Technology will never replace health professionals

October 8, 2018

DUBAI: The expertise and humane-ness of medical and health professionals are irreplaceable. Yet, everyone in the healthcare sector must constantly update regulations as they should continually abreast their capabilities in order to cope with the swift-changing technological advancements.

Moreover, trust must be instilled between doctors and patients amidst the burgeoning innovations.

Federation of State Medical Boards (USA) president/chief executive officer and Internal Medicine specialist Dr Humayun Chaudhry and University College London Hospitals consultant anaesthetist/astrophysicist Dr Kevin Fong gave these viewpoints with The Gulf Today on Sunday.

Fong’s lecture on “Regulation in the Age of Acceleration” preceded the opening ceremonies of the “13th International Conference on Medical Regulation” (IAMRA) and the “3rd Dubai Health Regulation Conference 2018 (DHRC)” at the Dubai World Trade Centre.

The twin gatherings with scientific sessions until Oct. 9 are under the patronage of Deputy Ruler of Dubai, UAE Minister of Finance and Dubai Health Authority (DHA) president Sheikh Hamdan Bin Rashid Al Maktoum.
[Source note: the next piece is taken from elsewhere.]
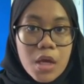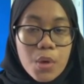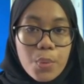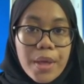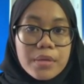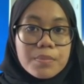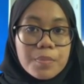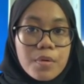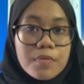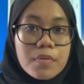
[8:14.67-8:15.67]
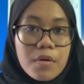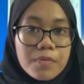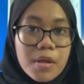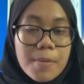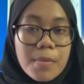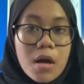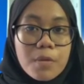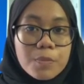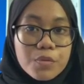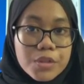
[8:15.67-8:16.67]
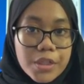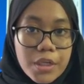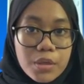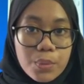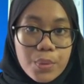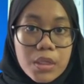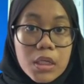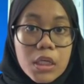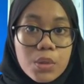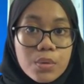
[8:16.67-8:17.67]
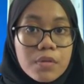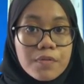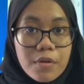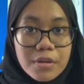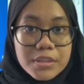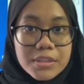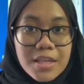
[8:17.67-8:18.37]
when both of them are pushing with equal force.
The theme is “Empowering Regulation with Innovation and Evidence.”

DHA director general Humaid Mohammed Al Qatami addressed the over 700 delegates from 43 countries: “Regulation plays a major role in the healthcare industry.
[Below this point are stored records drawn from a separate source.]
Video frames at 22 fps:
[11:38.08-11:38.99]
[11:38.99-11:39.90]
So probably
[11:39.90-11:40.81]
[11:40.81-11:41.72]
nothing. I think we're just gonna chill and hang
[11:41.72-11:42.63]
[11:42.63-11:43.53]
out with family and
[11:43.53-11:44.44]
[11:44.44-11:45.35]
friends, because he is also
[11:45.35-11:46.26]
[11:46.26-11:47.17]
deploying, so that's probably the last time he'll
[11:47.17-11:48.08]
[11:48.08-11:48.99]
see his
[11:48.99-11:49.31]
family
“Healthcare regulations and standards are necessary to ensure compliance and to provide safe healthcare to every individual who accesses the system.”

IAMRA chairperson Chaudhry told The Gulf Today the Dubai hosting of the 13th edition is most appropriate considering the expanding healthcare modernisation taking place in the emirate.
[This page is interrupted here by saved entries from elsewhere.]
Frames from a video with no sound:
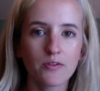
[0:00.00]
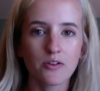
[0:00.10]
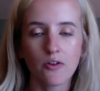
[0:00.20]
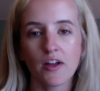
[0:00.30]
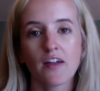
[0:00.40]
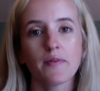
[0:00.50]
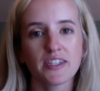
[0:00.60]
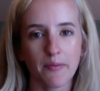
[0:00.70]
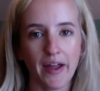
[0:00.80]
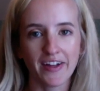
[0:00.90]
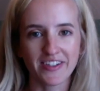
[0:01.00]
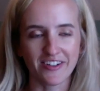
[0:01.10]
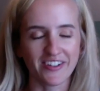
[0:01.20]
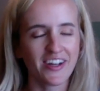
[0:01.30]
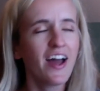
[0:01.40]
can give me some
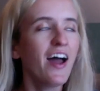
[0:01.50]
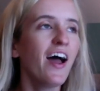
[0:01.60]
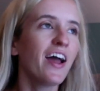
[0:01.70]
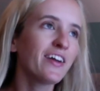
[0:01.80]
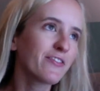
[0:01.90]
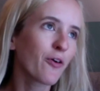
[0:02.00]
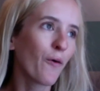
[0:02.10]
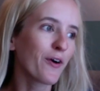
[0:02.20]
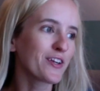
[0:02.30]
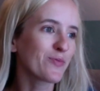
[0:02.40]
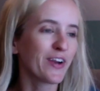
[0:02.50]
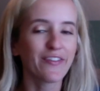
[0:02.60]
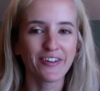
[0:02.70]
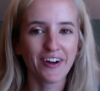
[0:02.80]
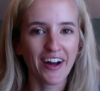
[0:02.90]
answers. And of course,
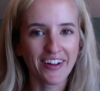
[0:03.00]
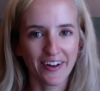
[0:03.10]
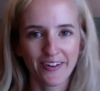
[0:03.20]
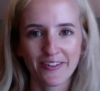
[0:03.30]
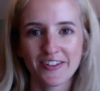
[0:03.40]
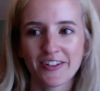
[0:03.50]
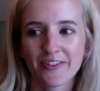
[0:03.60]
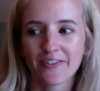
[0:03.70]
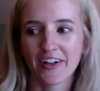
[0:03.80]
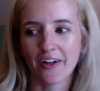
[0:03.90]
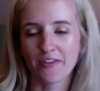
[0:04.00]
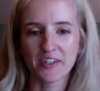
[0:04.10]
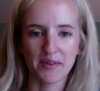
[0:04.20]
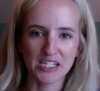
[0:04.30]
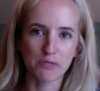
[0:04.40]
whenever I go see
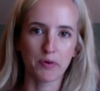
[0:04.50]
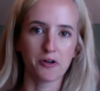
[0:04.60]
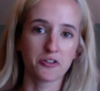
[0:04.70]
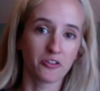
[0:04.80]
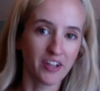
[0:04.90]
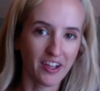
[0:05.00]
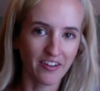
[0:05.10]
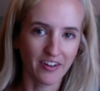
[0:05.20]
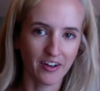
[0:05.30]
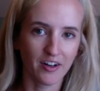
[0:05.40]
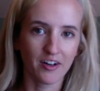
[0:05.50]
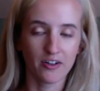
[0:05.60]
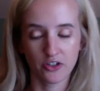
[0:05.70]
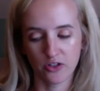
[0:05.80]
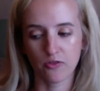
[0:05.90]
my spiritual healer,
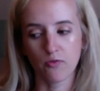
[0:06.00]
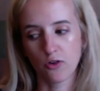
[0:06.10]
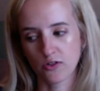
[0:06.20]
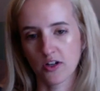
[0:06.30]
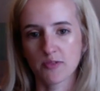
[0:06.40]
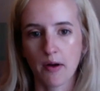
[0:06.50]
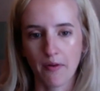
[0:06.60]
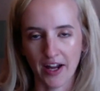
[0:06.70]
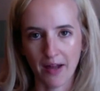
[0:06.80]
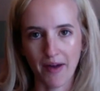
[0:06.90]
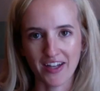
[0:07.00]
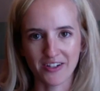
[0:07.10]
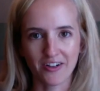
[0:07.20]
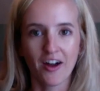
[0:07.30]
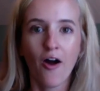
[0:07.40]
who's also my Reiki
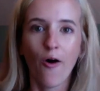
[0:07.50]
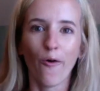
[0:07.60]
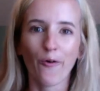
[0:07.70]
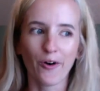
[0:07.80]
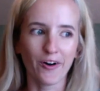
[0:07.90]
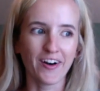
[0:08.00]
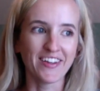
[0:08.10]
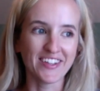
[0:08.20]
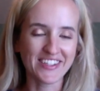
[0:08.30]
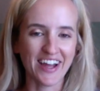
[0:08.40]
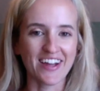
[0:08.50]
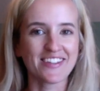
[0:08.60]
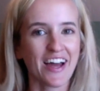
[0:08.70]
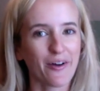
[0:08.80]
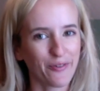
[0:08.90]
master, or in this case
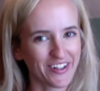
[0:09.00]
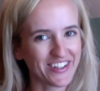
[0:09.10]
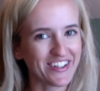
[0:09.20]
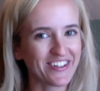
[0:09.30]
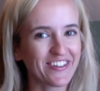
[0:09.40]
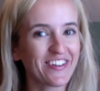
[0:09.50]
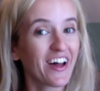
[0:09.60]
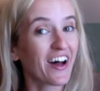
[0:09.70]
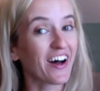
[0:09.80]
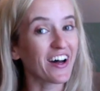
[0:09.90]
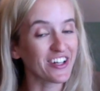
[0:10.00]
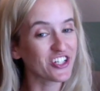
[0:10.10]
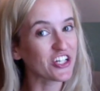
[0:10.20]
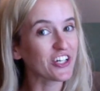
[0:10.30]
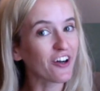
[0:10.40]
I went to a
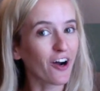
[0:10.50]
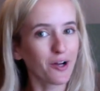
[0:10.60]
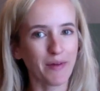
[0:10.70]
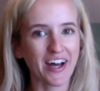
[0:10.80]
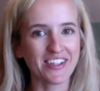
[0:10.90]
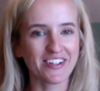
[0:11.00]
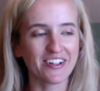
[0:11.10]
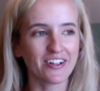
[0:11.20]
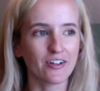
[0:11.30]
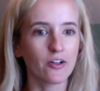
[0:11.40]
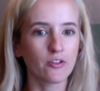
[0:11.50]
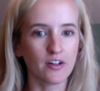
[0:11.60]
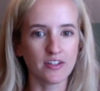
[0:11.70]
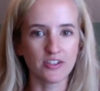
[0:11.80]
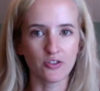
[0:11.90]
Qigong master who
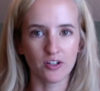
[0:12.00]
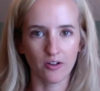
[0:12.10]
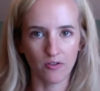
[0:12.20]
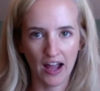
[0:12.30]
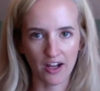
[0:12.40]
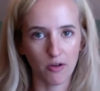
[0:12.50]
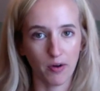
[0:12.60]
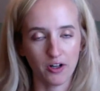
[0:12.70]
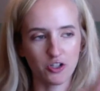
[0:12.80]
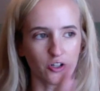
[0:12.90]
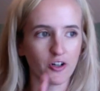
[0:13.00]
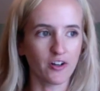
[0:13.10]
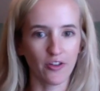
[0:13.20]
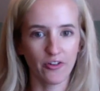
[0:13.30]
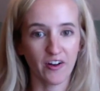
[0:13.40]
does acupuncture
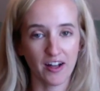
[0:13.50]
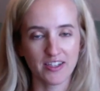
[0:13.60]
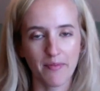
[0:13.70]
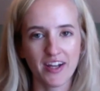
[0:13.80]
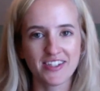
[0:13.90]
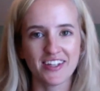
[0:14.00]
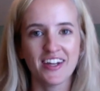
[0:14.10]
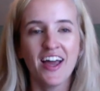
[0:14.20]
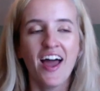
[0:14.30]
and other kinds of medicine.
He related doctors’ accountability and patients’ safety to the need for medical regulators from all over the world to constantly meet up and come together for scientific sessions because technology gets better.

Chaudhry, 27 years as a medical practitioner in Washington, D.C. with government responsibilities, said patients should not totally rely on technology or with “Dr. Google” because not everything on the Internet is guaranteed accurate, when asked about this practice.

He distinguished the doctors of the past from the doctors of the future who should be “smart doctors.”

Chaudhry explained, “Older doctors have more expertise and more experience. They know more. The doctors of the past are also expected to be knowledgeable; that they know everything. But it is impossible for the mind to know everything. The mind does not work that way. So the doctors of the future should also be smart. They should know how to access tools and information through the (burgeoning) technology.”

On the regulations for the elderly doctors who may have been going through physical and mental lapses but colleagues do not want to offend, psychiatrist Dr. Barbara Schneidman was scheduled to deliver “The Late Career Physician: Possibilities, Perils and the Role of Regulatory Authorities” on Sunday afternoon.

Interviewed, Fong, who claimed his being an astrophysicist has given him another way of approach to Medicine, said: “Technology is neutral. It is neither good nor bad. It is how we use it. We should be responsible in using it.”

He cited errors committed in the past as a result of advancing technology namely antibiotics, vaccinations, the double helix of the DNA, and a research conducted in the USA many years ago regarding syphilis that went awry.

Fong said the rapid advancements in technology and the possible mistakes would be avoided is and when everyone always thinks of what is beneficial for others, particularly the patients.

Fong, fascinated with aerospace, aviation and the sciences as a child as his Chinese emigrant parents to the UK had influenced him, termed that as “patient engagement.”